[Dataset entries]
= Beginning of Section =

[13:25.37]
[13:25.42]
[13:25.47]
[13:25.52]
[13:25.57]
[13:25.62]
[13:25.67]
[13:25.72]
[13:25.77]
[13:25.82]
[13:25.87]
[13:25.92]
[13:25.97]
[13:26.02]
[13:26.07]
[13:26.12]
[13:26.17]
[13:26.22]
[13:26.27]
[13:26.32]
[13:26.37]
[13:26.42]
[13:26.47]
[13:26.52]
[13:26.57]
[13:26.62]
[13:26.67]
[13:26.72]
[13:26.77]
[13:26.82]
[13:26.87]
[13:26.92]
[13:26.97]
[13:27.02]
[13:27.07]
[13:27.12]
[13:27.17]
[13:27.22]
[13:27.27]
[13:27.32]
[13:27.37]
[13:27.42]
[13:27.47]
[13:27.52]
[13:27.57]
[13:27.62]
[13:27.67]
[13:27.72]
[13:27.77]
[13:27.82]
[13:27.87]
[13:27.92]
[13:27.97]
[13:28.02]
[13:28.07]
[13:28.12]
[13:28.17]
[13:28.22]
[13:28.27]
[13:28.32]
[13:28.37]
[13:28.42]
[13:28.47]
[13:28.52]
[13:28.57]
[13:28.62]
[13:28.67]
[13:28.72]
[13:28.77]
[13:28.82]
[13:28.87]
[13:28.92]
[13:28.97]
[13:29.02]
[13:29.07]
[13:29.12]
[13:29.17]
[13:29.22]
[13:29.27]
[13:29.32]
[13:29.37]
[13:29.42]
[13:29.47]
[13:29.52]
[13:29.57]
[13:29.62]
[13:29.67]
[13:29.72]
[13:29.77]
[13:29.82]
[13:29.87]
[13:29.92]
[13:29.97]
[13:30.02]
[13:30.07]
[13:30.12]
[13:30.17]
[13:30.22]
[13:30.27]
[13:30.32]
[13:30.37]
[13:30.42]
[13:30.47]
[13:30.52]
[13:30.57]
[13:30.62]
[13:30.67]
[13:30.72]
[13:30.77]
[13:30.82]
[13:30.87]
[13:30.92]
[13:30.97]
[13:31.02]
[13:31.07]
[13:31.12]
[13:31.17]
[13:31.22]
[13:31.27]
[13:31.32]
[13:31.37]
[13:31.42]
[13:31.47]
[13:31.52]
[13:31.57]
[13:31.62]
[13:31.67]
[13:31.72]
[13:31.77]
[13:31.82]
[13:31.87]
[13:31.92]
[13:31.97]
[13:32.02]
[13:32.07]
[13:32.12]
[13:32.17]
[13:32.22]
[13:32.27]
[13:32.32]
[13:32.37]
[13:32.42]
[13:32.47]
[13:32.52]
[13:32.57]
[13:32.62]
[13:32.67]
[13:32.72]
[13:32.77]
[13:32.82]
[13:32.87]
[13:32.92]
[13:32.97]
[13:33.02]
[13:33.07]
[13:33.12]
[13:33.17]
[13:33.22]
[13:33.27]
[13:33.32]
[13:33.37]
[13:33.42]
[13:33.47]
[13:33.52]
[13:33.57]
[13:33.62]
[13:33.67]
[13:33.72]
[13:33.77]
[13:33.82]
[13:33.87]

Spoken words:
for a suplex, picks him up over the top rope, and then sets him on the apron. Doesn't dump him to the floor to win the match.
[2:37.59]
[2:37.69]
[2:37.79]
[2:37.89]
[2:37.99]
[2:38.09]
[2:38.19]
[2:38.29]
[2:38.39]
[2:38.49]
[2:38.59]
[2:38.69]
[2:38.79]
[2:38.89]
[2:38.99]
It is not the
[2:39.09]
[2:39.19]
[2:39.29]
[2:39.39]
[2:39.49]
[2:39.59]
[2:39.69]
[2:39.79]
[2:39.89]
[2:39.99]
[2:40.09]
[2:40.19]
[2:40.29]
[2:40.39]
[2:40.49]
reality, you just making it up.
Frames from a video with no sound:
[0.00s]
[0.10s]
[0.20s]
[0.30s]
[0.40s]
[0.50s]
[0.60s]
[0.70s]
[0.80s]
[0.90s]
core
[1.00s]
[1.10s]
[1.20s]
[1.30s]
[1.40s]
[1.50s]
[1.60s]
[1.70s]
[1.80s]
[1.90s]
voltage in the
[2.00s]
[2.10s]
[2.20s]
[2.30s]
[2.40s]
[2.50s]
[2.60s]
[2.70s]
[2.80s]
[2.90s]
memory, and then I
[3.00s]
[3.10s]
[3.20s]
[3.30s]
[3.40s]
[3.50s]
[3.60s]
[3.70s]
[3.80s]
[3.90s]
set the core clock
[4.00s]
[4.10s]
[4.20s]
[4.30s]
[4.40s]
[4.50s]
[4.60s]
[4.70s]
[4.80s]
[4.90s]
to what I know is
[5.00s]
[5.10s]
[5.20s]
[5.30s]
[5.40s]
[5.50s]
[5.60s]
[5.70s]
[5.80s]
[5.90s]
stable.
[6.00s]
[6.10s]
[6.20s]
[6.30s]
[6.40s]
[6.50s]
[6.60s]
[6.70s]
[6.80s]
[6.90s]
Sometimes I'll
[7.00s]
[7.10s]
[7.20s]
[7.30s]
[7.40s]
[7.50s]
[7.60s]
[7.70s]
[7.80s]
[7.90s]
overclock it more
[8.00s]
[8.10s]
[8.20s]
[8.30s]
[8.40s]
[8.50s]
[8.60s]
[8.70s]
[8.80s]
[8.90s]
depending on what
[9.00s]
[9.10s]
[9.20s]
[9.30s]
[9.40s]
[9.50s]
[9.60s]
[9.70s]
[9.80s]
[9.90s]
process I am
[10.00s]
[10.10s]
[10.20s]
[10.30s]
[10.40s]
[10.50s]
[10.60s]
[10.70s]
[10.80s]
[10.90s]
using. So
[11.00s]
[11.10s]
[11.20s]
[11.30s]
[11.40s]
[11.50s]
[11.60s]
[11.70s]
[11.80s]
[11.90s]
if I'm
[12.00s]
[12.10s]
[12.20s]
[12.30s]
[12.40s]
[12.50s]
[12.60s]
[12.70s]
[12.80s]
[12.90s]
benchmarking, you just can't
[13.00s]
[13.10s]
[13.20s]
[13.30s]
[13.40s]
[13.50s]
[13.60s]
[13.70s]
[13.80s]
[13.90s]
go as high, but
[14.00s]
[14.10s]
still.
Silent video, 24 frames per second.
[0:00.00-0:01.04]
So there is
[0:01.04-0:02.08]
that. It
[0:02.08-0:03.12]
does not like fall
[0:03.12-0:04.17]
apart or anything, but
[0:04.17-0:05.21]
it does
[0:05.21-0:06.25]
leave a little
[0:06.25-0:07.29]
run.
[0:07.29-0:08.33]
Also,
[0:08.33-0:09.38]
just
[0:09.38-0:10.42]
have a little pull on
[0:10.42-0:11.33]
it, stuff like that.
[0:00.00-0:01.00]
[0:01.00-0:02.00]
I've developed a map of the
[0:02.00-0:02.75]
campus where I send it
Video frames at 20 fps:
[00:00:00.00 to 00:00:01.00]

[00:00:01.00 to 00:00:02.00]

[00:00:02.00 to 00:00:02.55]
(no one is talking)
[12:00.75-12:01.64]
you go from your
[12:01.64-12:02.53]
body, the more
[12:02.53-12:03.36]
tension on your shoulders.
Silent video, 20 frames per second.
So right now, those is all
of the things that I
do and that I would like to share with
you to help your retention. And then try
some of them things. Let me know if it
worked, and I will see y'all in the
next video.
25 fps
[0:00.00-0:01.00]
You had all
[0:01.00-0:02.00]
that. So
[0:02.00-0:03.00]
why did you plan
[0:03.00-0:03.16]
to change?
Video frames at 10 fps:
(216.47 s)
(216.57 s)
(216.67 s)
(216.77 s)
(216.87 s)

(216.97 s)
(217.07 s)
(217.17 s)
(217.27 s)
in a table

= End of Section =

REQUIREMENT -> Give the records above again, word for word.

ANSWER TO THE PROBLEM ->
[13:25.37]
[13:25.42]
[13:25.47]
[13:25.52]
[13:25.57]
[13:25.62]
[13:25.67]
[13:25.72]
[13:25.77]
[13:25.82]
[13:25.87]
[13:25.92]
[13:25.97]
[13:26.02]
[13:26.07]
[13:26.12]
[13:26.17]
[13:26.22]
[13:26.27]
[13:26.32]
[13:26.37]
[13:26.42]
[13:26.47]
[13:26.52]
[13:26.57]
[13:26.62]
[13:26.67]
[13:26.72]
[13:26.77]
[13:26.82]
[13:26.87]
[13:26.92]
[13:26.97]
[13:27.02]
[13:27.07]
[13:27.12]
[13:27.17]
[13:27.22]
[13:27.27]
[13:27.32]
[13:27.37]
[13:27.42]
[13:27.47]
[13:27.52]
[13:27.57]
[13:27.62]
[13:27.67]
[13:27.72]
[13:27.77]
[13:27.82]
[13:27.87]
[13:27.92]
[13:27.97]
[13:28.02]
[13:28.07]
[13:28.12]
[13:28.17]
[13:28.22]
[13:28.27]
[13:28.32]
[13:28.37]
[13:28.42]
[13:28.47]
[13:28.52]
[13:28.57]
[13:28.62]
[13:28.67]
[13:28.72]
[13:28.77]
[13:28.82]
[13:28.87]
[13:28.92]
[13:28.97]
[13:29.02]
[13:29.07]
[13:29.12]
[13:29.17]
[13:29.22]
[13:29.27]
[13:29.32]
[13:29.37]
[13:29.42]
[13:29.47]
[13:29.52]
[13:29.57]
[13:29.62]
[13:29.67]
[13:29.72]
[13:29.77]
[13:29.82]
[13:29.87]
[13:29.92]
[13:29.97]
[13:30.02]
[13:30.07]
[13:30.12]
[13:30.17]
[13:30.22]
[13:30.27]
[13:30.32]
[13:30.37]
[13:30.42]
[13:30.47]
[13:30.52]
[13:30.57]
[13:30.62]
[13:30.67]
[13:30.72]
[13:30.77]
[13:30.82]
[13:30.87]
[13:30.92]
[13:30.97]
[13:31.02]
[13:31.07]
[13:31.12]
[13:31.17]
[13:31.22]
[13:31.27]
[13:31.32]
[13:31.37]
[13:31.42]
[13:31.47]
[13:31.52]
[13:31.57]
[13:31.62]
[13:31.67]
[13:31.72]
[13:31.77]
[13:31.82]
[13:31.87]
[13:31.92]
[13:31.97]
[13:32.02]
[13:32.07]
[13:32.12]
[13:32.17]
[13:32.22]
[13:32.27]
[13:32.32]
[13:32.37]
[13:32.42]
[13:32.47]
[13:32.52]
[13:32.57]
[13:32.62]
[13:32.67]
[13:32.72]
[13:32.77]
[13:32.82]
[13:32.87]
[13:32.92]
[13:32.97]
[13:33.02]
[13:33.07]
[13:33.12]
[13:33.17]
[13:33.22]
[13:33.27]
[13:33.32]
[13:33.37]
[13:33.42]
[13:33.47]
[13:33.52]
[13:33.57]
[13:33.62]
[13:33.67]
[13:33.72]
[13:33.77]
[13:33.82]
[13:33.87]

Spoken words:
for a suplex, picks him up over the top rope, and then sets him on the apron. Doesn't dump him to the floor to win the match.
[2:37.59]
[2:37.69]
[2:37.79]
[2:37.89]
[2:37.99]
[2:38.09]
[2:38.19]
[2:38.29]
[2:38.39]
[2:38.49]
[2:38.59]
[2:38.69]
[2:38.79]
[2:38.89]
[2:38.99]
It is not the
[2:39.09]
[2:39.19]
[2:39.29]
[2:39.39]
[2:39.49]
[2:39.59]
[2:39.69]
[2:39.79]
[2:39.89]
[2:39.99]
[2:40.09]
[2:40.19]
[2:40.29]
[2:40.39]
[2:40.49]
reality, you just making it up.
Frames from a video with no sound:
[0.00s]
[0.10s]
[0.20s]
[0.30s]
[0.40s]
[0.50s]
[0.60s]
[0.70s]
[0.80s]
[0.90s]
core
[1.00s]
[1.10s]
[1.20s]
[1.30s]
[1.40s]
[1.50s]
[1.60s]
[1.70s]
[1.80s]
[1.90s]
voltage in the
[2.00s]
[2.10s]
[2.20s]
[2.30s]
[2.40s]
[2.50s]
[2.60s]
[2.70s]
[2.80s]
[2.90s]
memory, and then I
[3.00s]
[3.10s]
[3.20s]
[3.30s]
[3.40s]
[3.50s]
[3.60s]
[3.70s]
[3.80s]
[3.90s]
set the core clock
[4.00s]
[4.10s]
[4.20s]
[4.30s]
[4.40s]
[4.50s]
[4.60s]
[4.70s]
[4.80s]
[4.90s]
to what I know is
[5.00s]
[5.10s]
[5.20s]
[5.30s]
[5.40s]
[5.50s]
[5.60s]
[5.70s]
[5.80s]
[5.90s]
stable.
[6.00s]
[6.10s]
[6.20s]
[6.30s]
[6.40s]
[6.50s]
[6.60s]
[6.70s]
[6.80s]
[6.90s]
Sometimes I'll
[7.00s]
[7.10s]
[7.20s]
[7.30s]
[7.40s]
[7.50s]
[7.60s]
[7.70s]
[7.80s]
[7.90s]
overclock it more
[8.00s]
[8.10s]
[8.20s]
[8.30s]
[8.40s]
[8.50s]
[8.60s]
[8.70s]
[8.80s]
[8.90s]
depending on what
[9.00s]
[9.10s]
[9.20s]
[9.30s]
[9.40s]
[9.50s]
[9.60s]
[9.70s]
[9.80s]
[9.90s]
process I am
[10.00s]
[10.10s]
[10.20s]
[10.30s]
[10.40s]
[10.50s]
[10.60s]
[10.70s]
[10.80s]
[10.90s]
using. So
[11.00s]
[11.10s]
[11.20s]
[11.30s]
[11.40s]
[11.50s]
[11.60s]
[11.70s]
[11.80s]
[11.90s]
if I'm
[12.00s]
[12.10s]
[12.20s]
[12.30s]
[12.40s]
[12.50s]
[12.60s]
[12.70s]
[12.80s]
[12.90s]
benchmarking, you just can't
[13.00s]
[13.10s]
[13.20s]
[13.30s]
[13.40s]
[13.50s]
[13.60s]
[13.70s]
[13.80s]
[13.90s]
go as high, but
[14.00s]
[14.10s]
still.
Silent video, 24 frames per second.
[0:00.00-0:01.04]
So there is
[0:01.04-0:02.08]
that. It
[0:02.08-0:03.12]
does not like fall
[0:03.12-0:04.17]
apart or anything, but
[0:04.17-0:05.21]
it does
[0:05.21-0:06.25]
leave a little
[0:06.25-0:07.29]
run.
[0:07.29-0:08.33]
Also,
[0:08.33-0:09.38]
just
[0:09.38-0:10.42]
have a little pull on
[0:10.42-0:11.33]
it, stuff like that.
[0:00.00-0:01.00]
[0:01.00-0:02.00]
I've developed a map of the
[0:02.00-0:02.75]
campus where I send it
Video frames at 20 fps:
[00:00:00.00 to 00:00:01.00]

[00:00:01.00 to 00:00:02.00]

[00:00:02.00 to 00:00:02.55]
(no one is talking)
[12:00.75-12:01.64]
you go from your
[12:01.64-12:02.53]
body, the more
[12:02.53-12:03.36]
tension on your shoulders.
Silent video, 20 frames per second.
So right now, those is all
of the things that I
do and that I would like to share with
you to help your retention. And then try
some of them things. Let me know if it
worked, and I will see y'all in the
next video.
25 fps
[0:00.00-0:01.00]
You had all
[0:01.00-0:02.00]
that. So
[0:02.00-0:03.00]
why did you plan
[0:03.00-0:03.16]
to change?
Video frames at 10 fps:
(216.47 s)
(216.57 s)
(216.67 s)
(216.77 s)
(216.87 s)

(216.97 s)
(217.07 s)
(217.17 s)
(217.27 s)
in a table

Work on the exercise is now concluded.